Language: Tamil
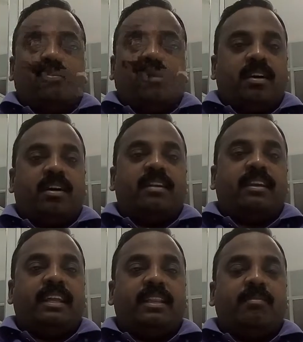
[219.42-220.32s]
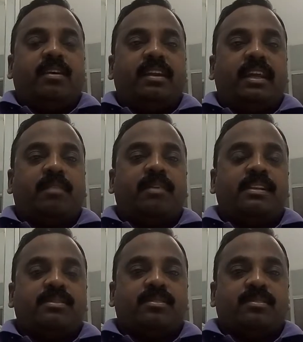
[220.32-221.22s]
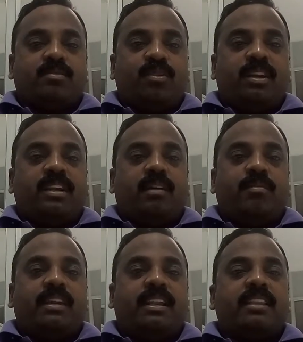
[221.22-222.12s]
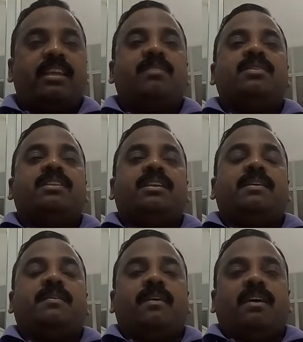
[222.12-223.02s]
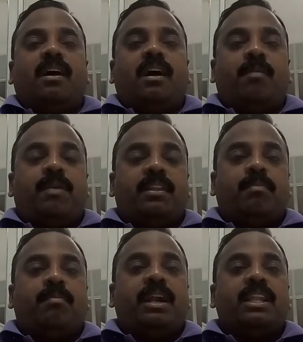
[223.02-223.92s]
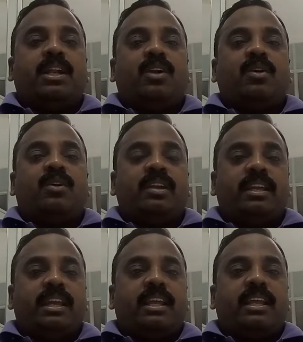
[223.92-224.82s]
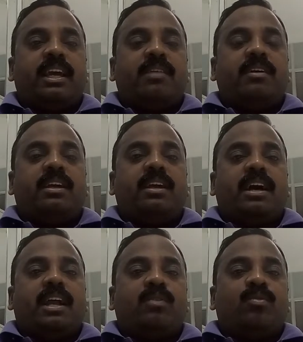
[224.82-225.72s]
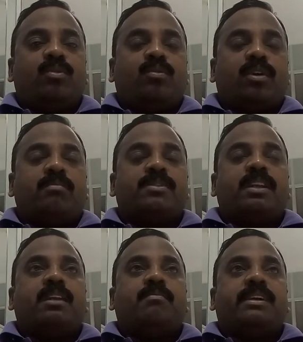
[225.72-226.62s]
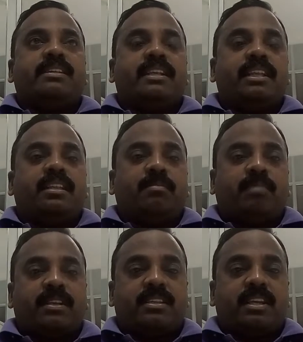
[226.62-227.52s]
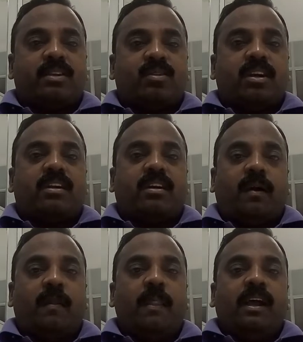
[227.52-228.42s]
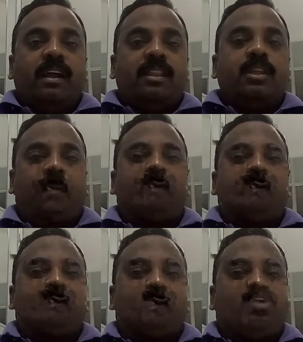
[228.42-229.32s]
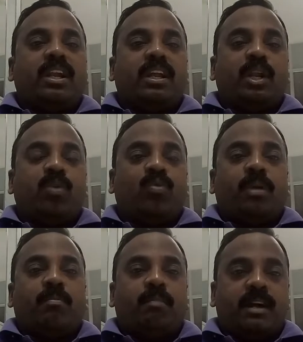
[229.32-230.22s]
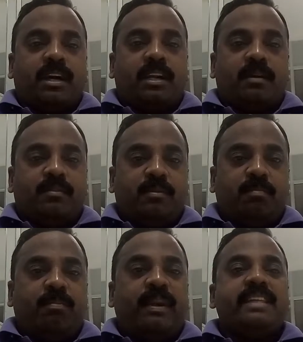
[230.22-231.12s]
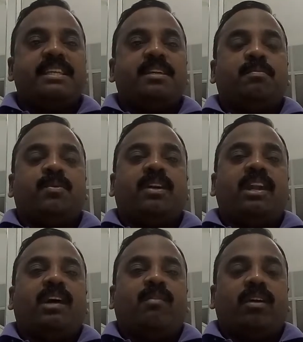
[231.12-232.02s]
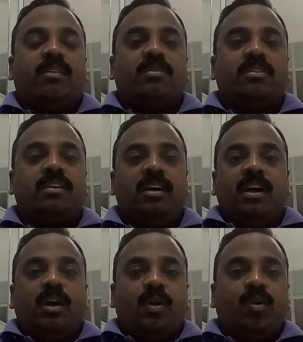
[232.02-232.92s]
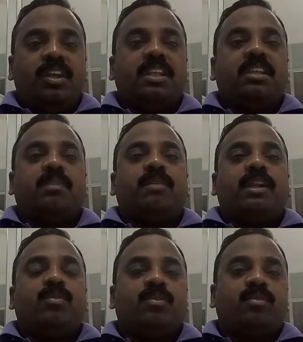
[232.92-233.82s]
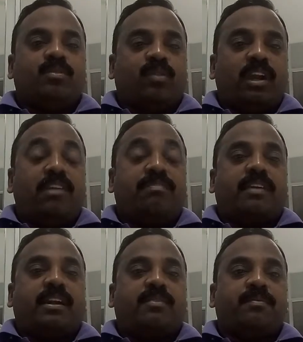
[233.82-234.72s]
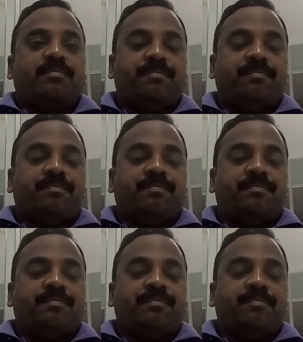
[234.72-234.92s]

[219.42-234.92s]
மகான் நீதிமான் நேர்மை சூரியன் அப்படிங்கிறது தன்வந்திரி அப்போ அந்த மனிதர்களுக்கு இயற்கையாகவே யாராவது ஒரு உடம்பு சரியில்லை மனது ரீதியாக பிரச்சனை இருந்தாங்கன்னா இந்த குரு சூரியன் இனி உள்ள மக்கள்கிட்ட வந்து பேசிட்டு போனாலே அவங்களுக்கு வந்து நோய் தீர்ந்த மாதிரி ஒரு ரிலீஃப் கிடைக்கும்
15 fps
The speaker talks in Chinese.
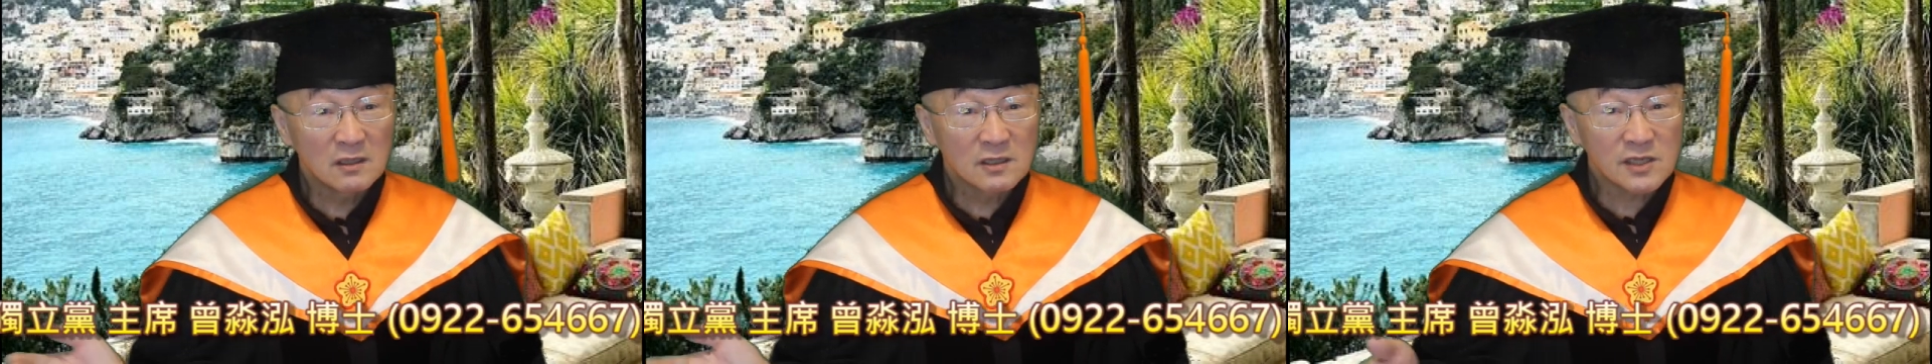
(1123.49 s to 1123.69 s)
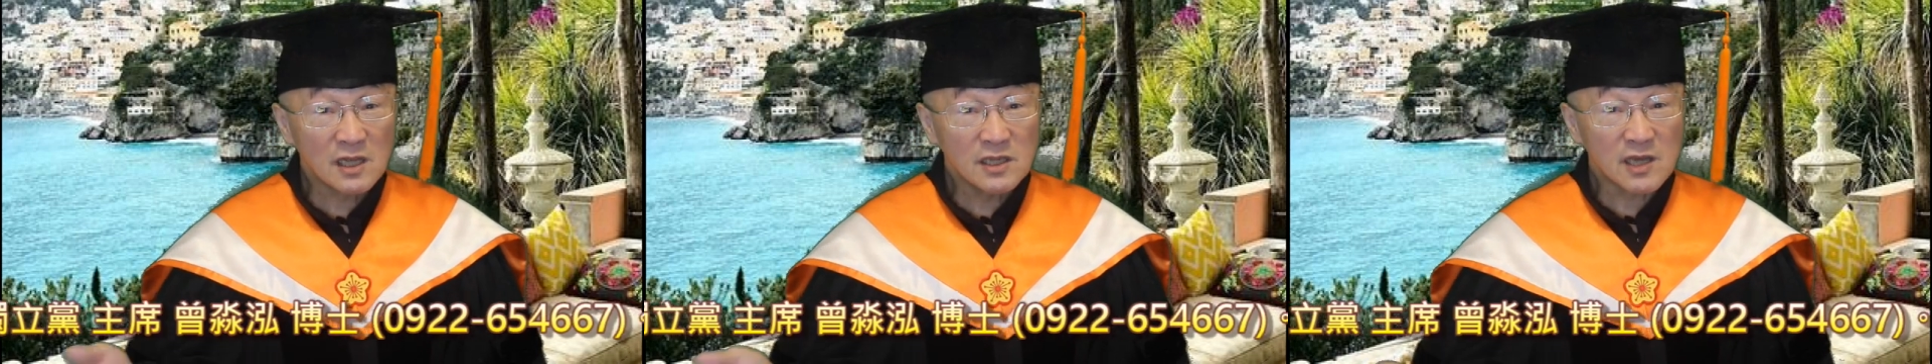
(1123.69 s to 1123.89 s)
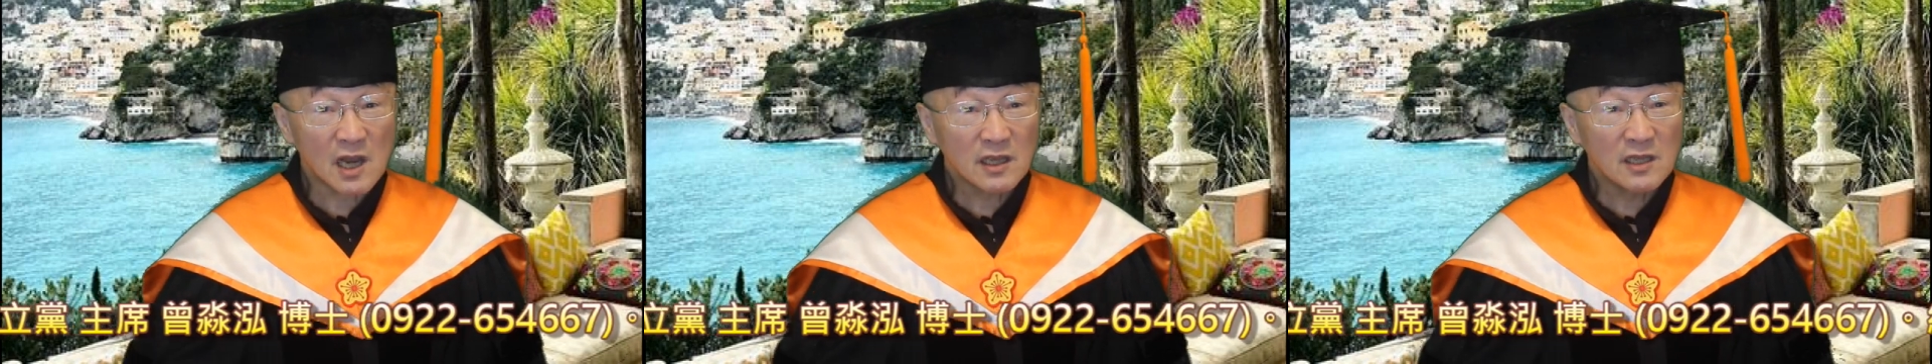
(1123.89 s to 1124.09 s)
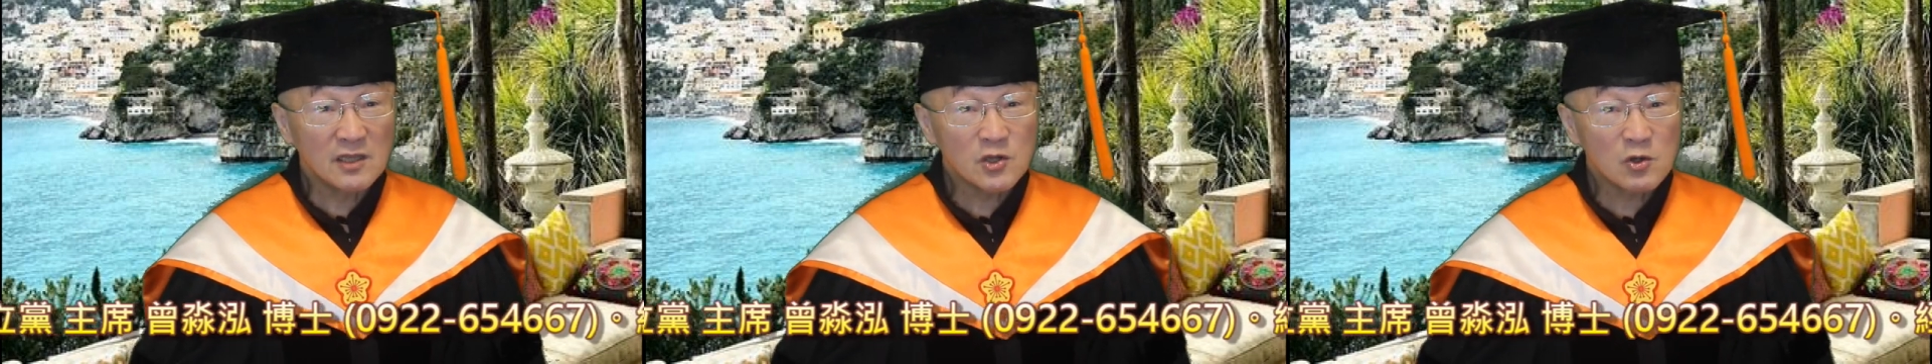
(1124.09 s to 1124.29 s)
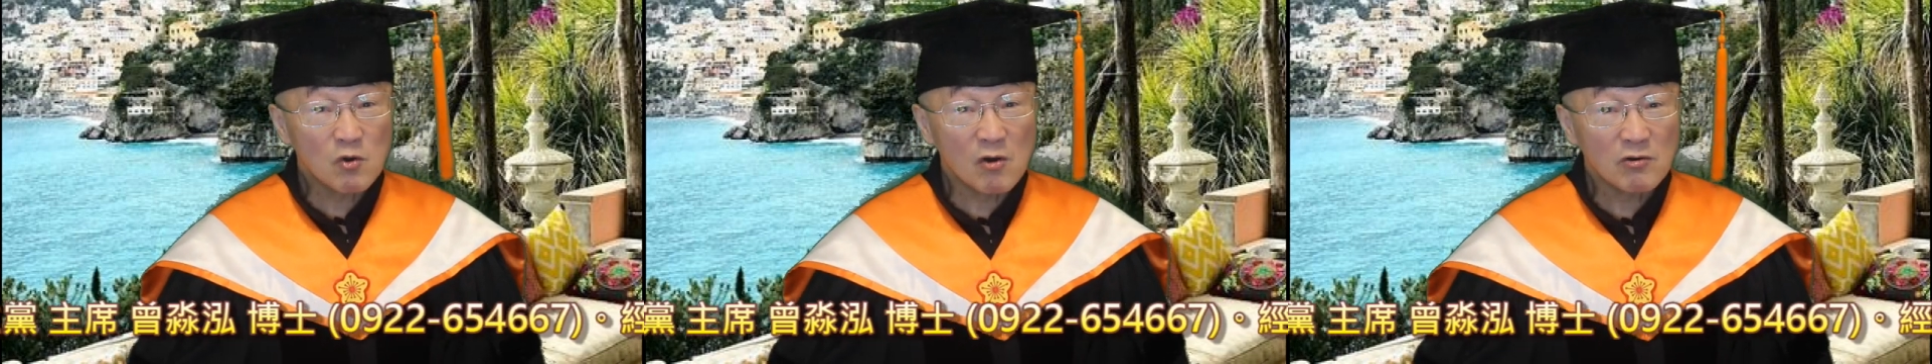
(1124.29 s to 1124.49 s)
先讲
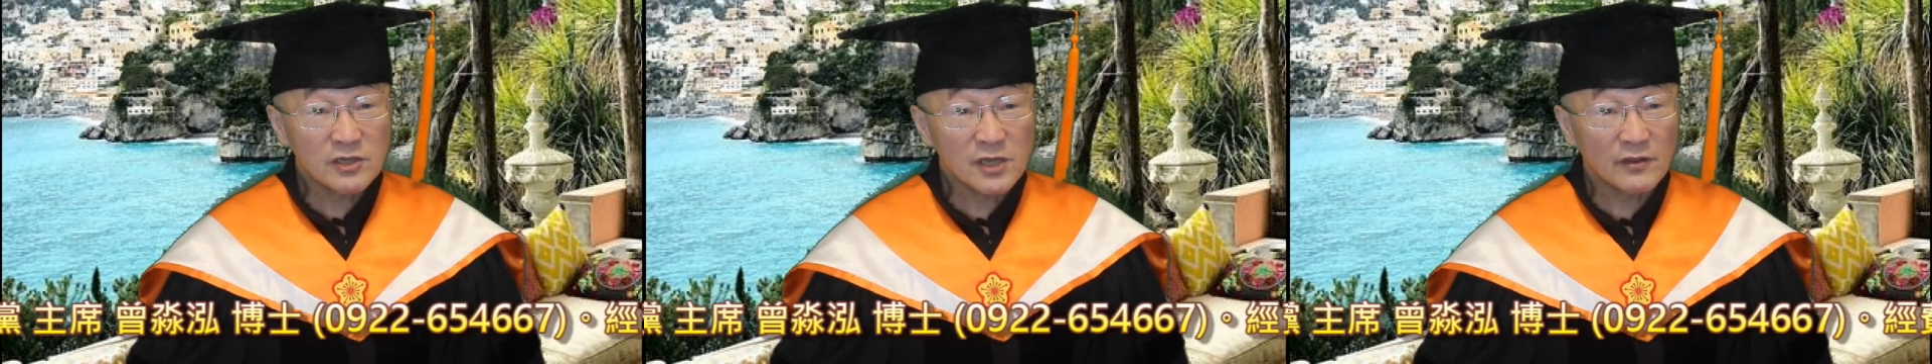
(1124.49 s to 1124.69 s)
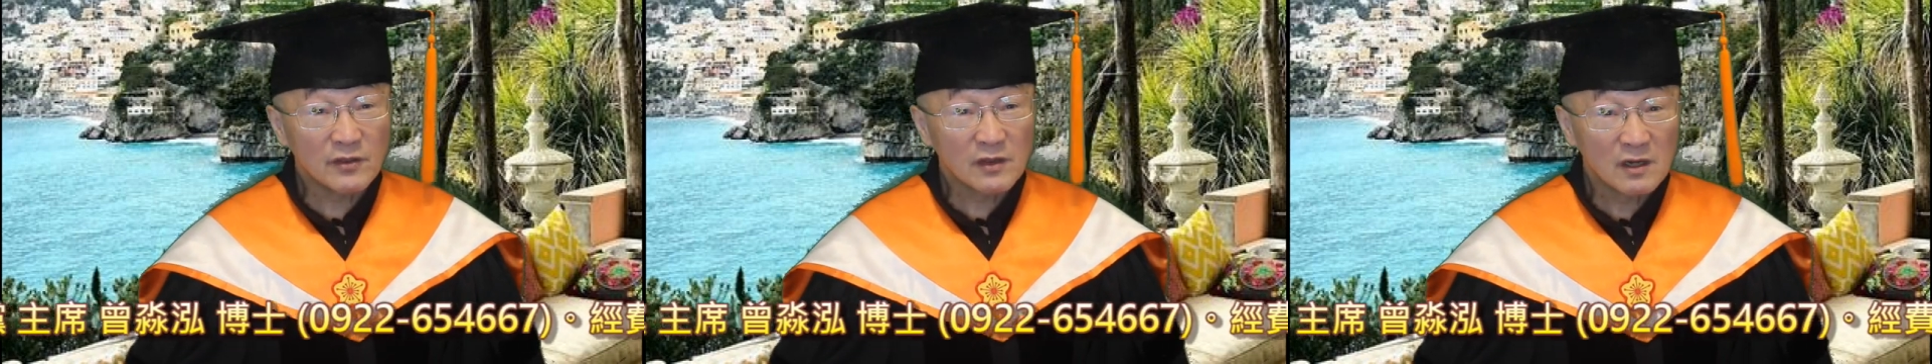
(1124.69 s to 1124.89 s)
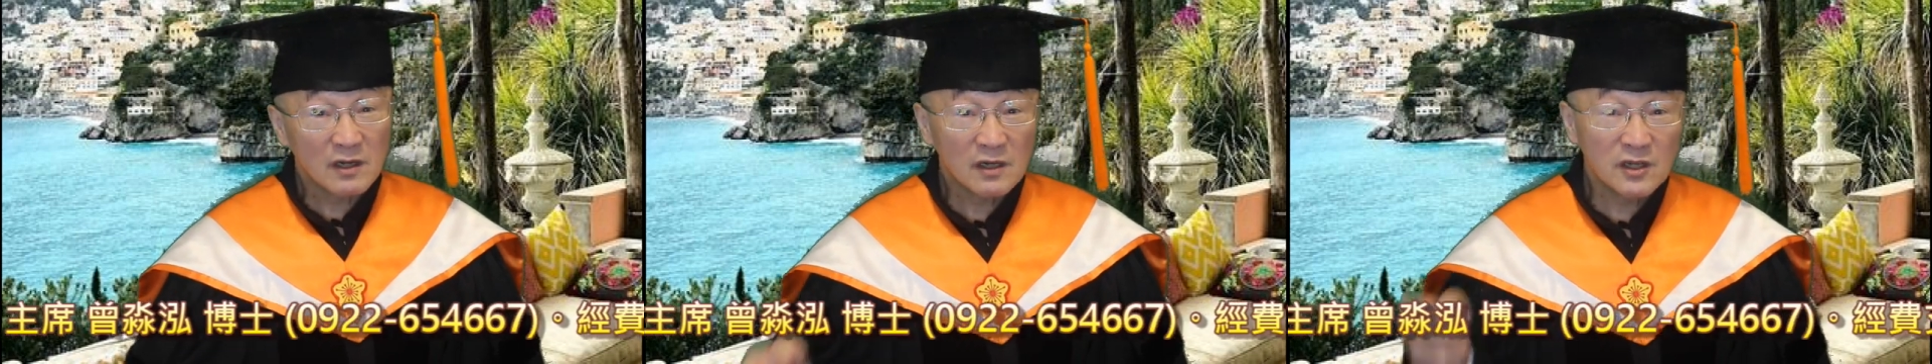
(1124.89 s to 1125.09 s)
研究贡献，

▸ TASK PROMPT: Each entry must be reproduced word for word, and any image among them left out.

▸ RESULT OF THE TASK:
Language: Tamil
[219.42-220.32s]
[220.32-221.22s]
[221.22-222.12s]
[222.12-223.02s]
[223.02-223.92s]
[223.92-224.82s]
[224.82-225.72s]
[225.72-226.62s]
[226.62-227.52s]
[227.52-228.42s]
[228.42-229.32s]
[229.32-230.22s]
[230.22-231.12s]
[231.12-232.02s]
[232.02-232.92s]
[232.92-233.82s]
[233.82-234.72s]
[234.72-234.92s]

[219.42-234.92s]
மகான் நீதிமான் நேர்மை சூரியன் அப்படிங்கிறது தன்வந்திரி அப்போ அந்த மனிதர்களுக்கு இயற்கையாகவே யாராவது ஒரு உடம்பு சரியில்லை மனது ரீதியாக பிரச்சனை இருந்தாங்கன்னா இந்த குரு சூரியன் இனி உள்ள மக்கள்கிட்ட வந்து பேசிட்டு போனாலே அவங்களுக்கு வந்து நோய் தீர்ந்த மாதிரி ஒரு ரிலீஃப் கிடைக்கும்
15 fps
The speaker talks in Chinese.
(1123.49 s to 1123.69 s)
(1123.69 s to 1123.89 s)
(1123.89 s to 1124.09 s)
(1124.09 s to 1124.29 s)
(1124.29 s to 1124.49 s)
先讲
(1124.49 s to 1124.69 s)
(1124.69 s to 1124.89 s)
(1124.89 s to 1125.09 s)
研究贡献，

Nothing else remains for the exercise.